Collected data entries

Content starts

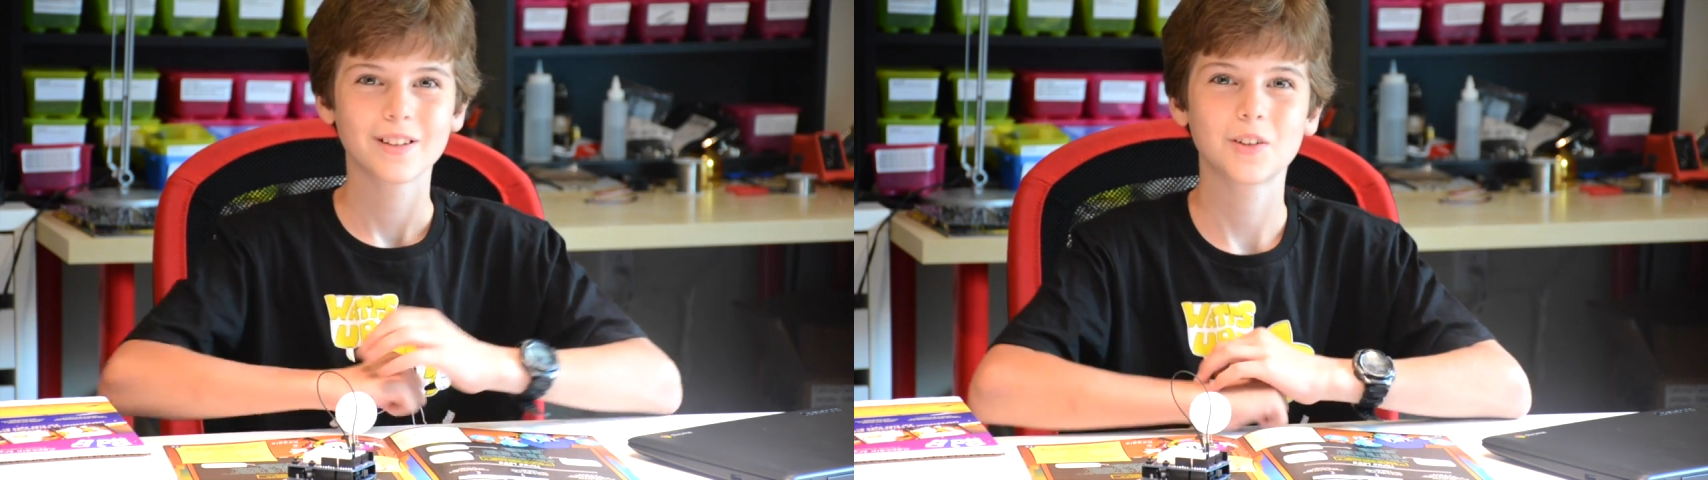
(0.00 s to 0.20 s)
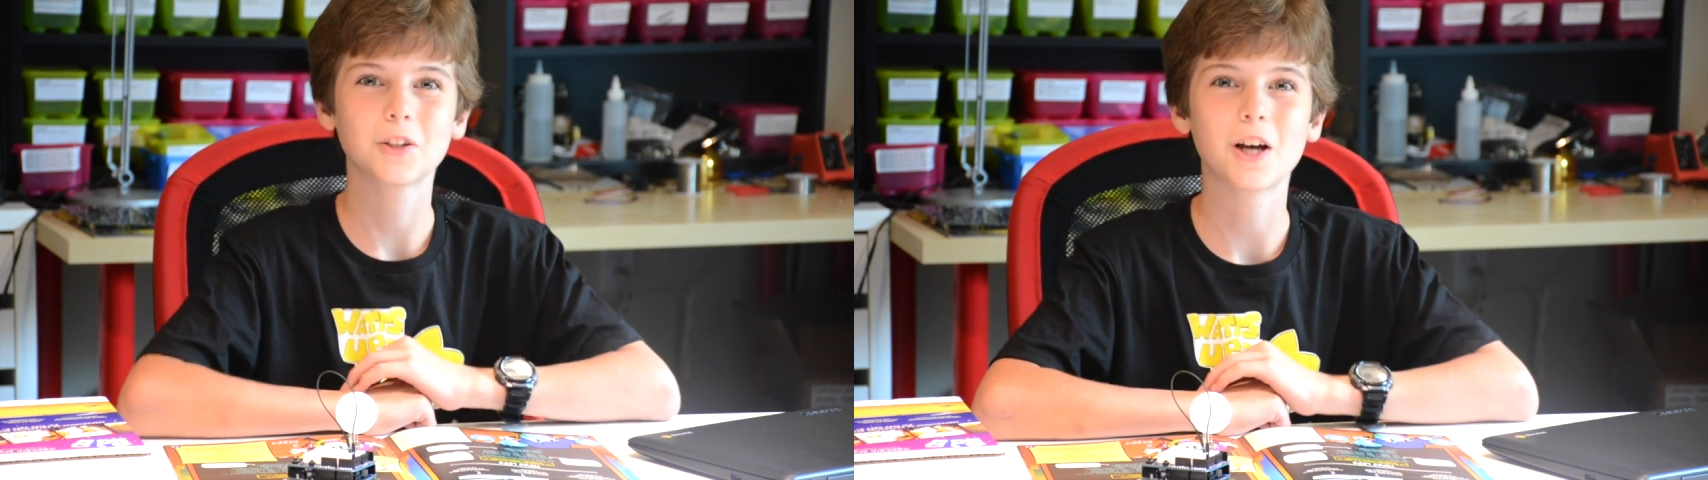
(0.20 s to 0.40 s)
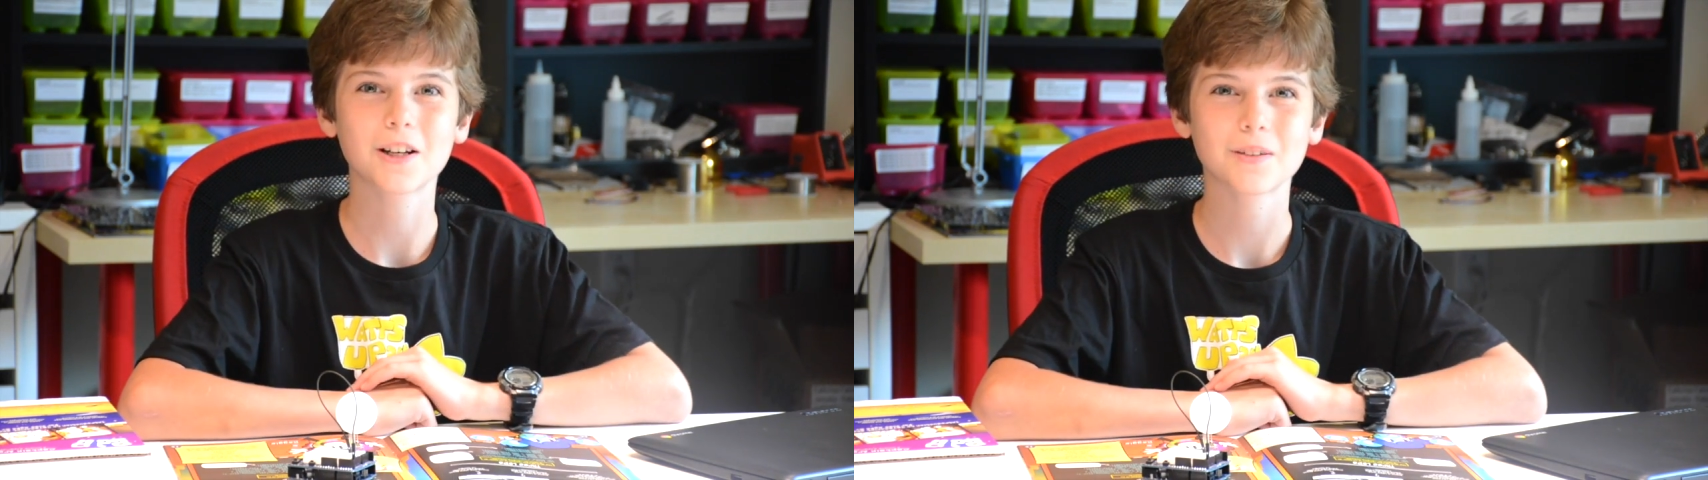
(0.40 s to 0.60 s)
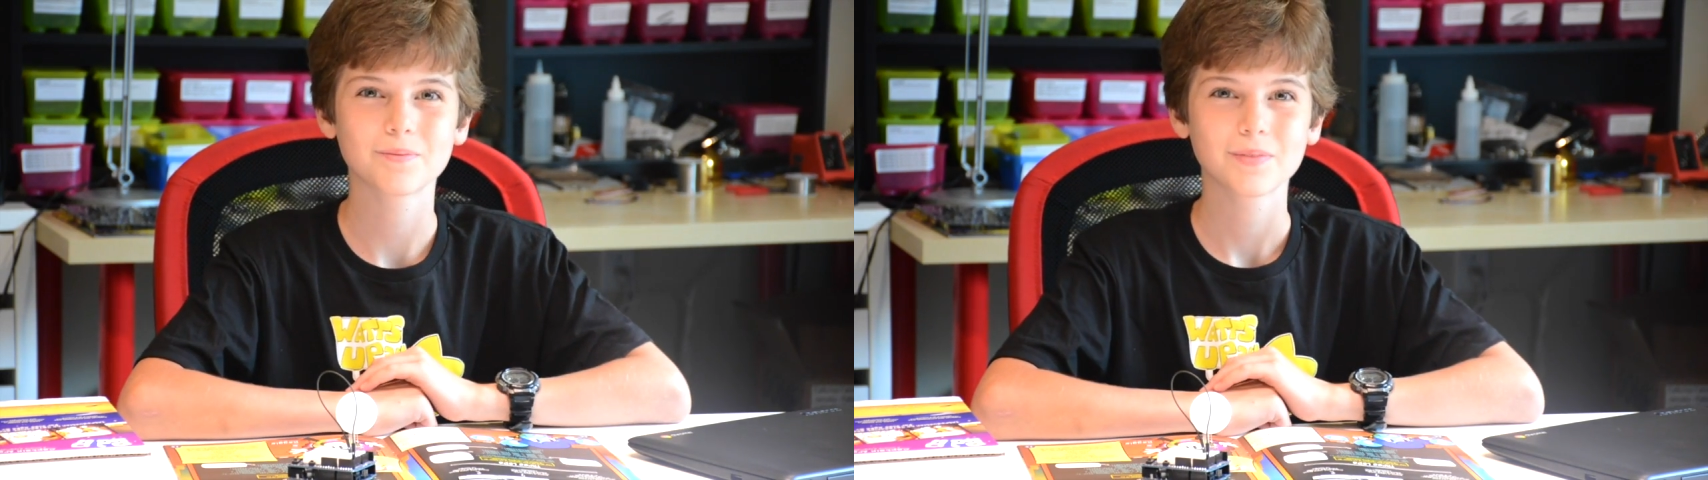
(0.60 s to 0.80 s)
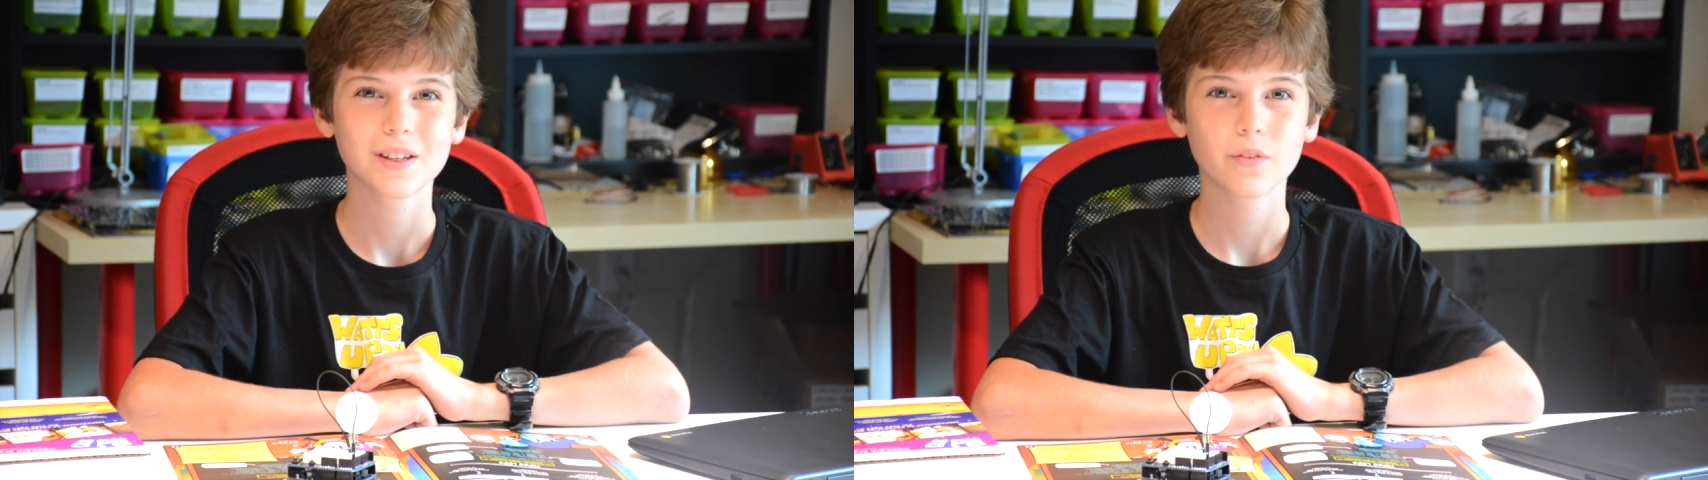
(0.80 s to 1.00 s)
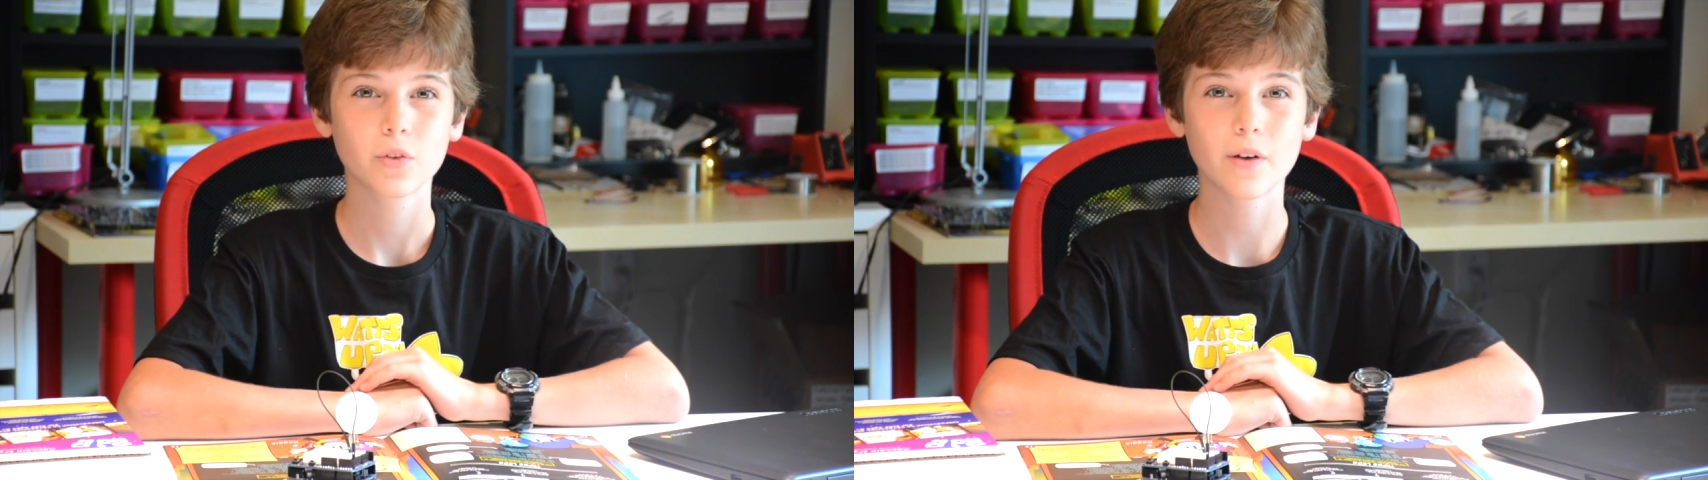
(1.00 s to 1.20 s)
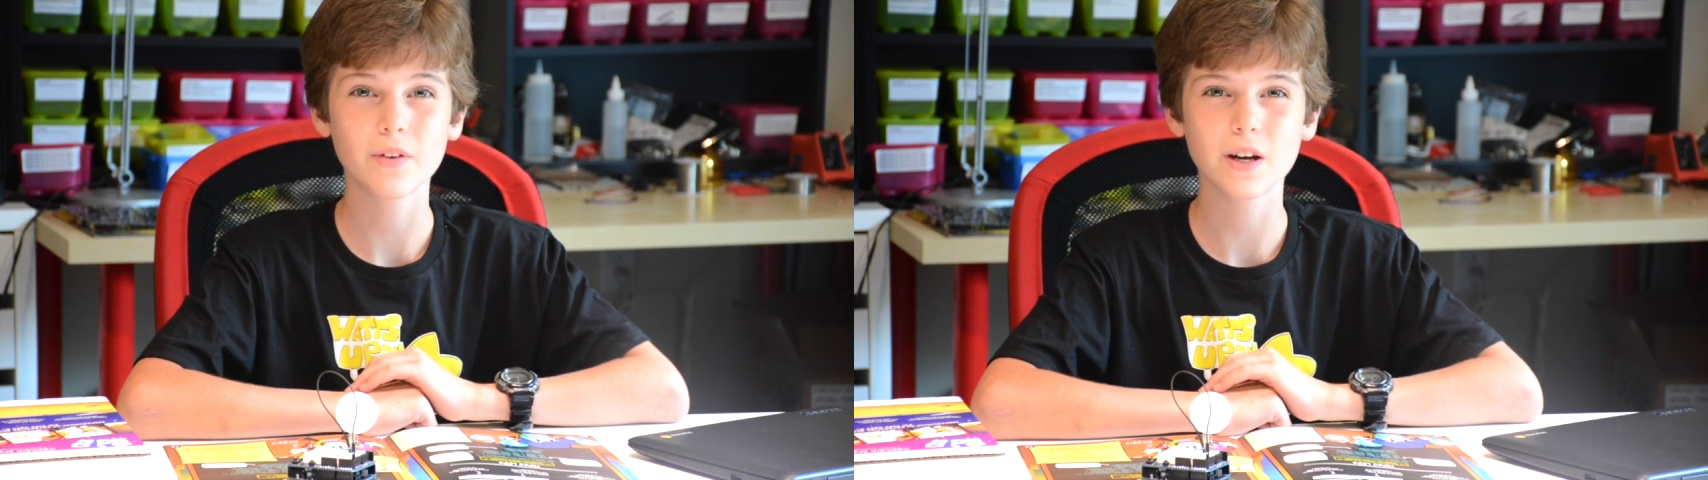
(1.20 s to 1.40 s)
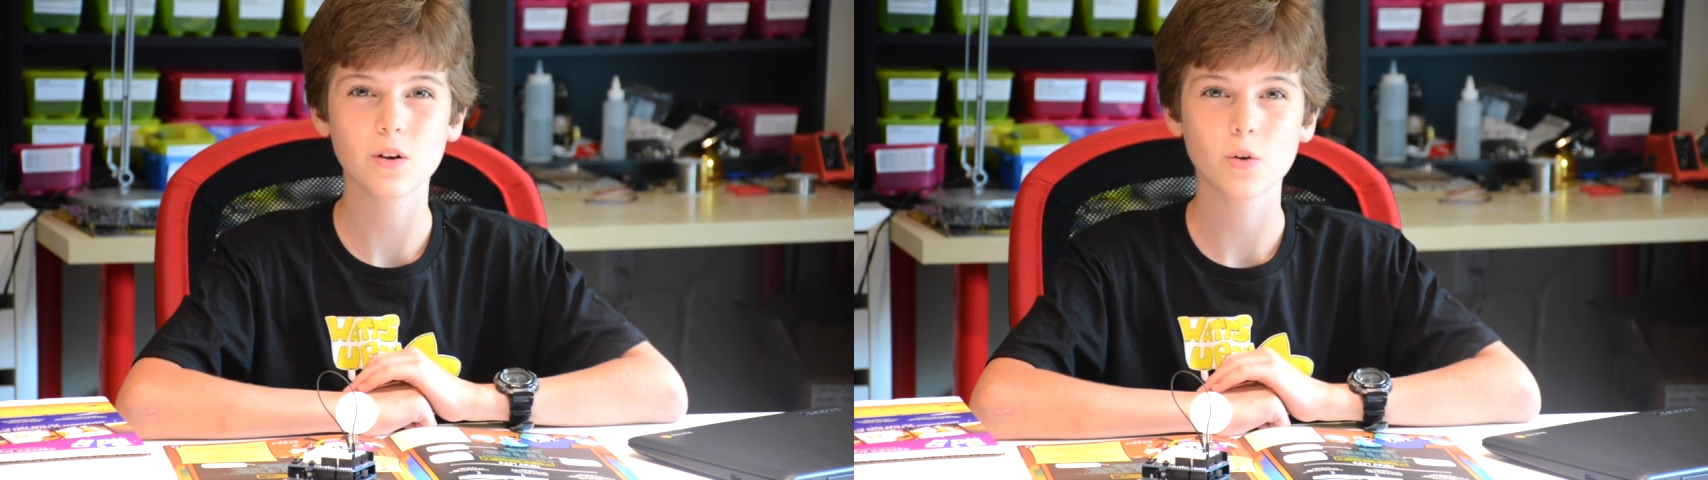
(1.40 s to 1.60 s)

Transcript: Good luck. If you have any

Content ends

■ Assignment: The answer must be the data above, repeated exactly, with no pictures.

■ Answer space:
(0.00 s to 0.20 s)
(0.20 s to 0.40 s)
(0.40 s to 0.60 s)
(0.60 s to 0.80 s)
(0.80 s to 1.00 s)
(1.00 s to 1.20 s)
(1.20 s to 1.40 s)
(1.40 s to 1.60 s)

Transcript: Good luck. If you have any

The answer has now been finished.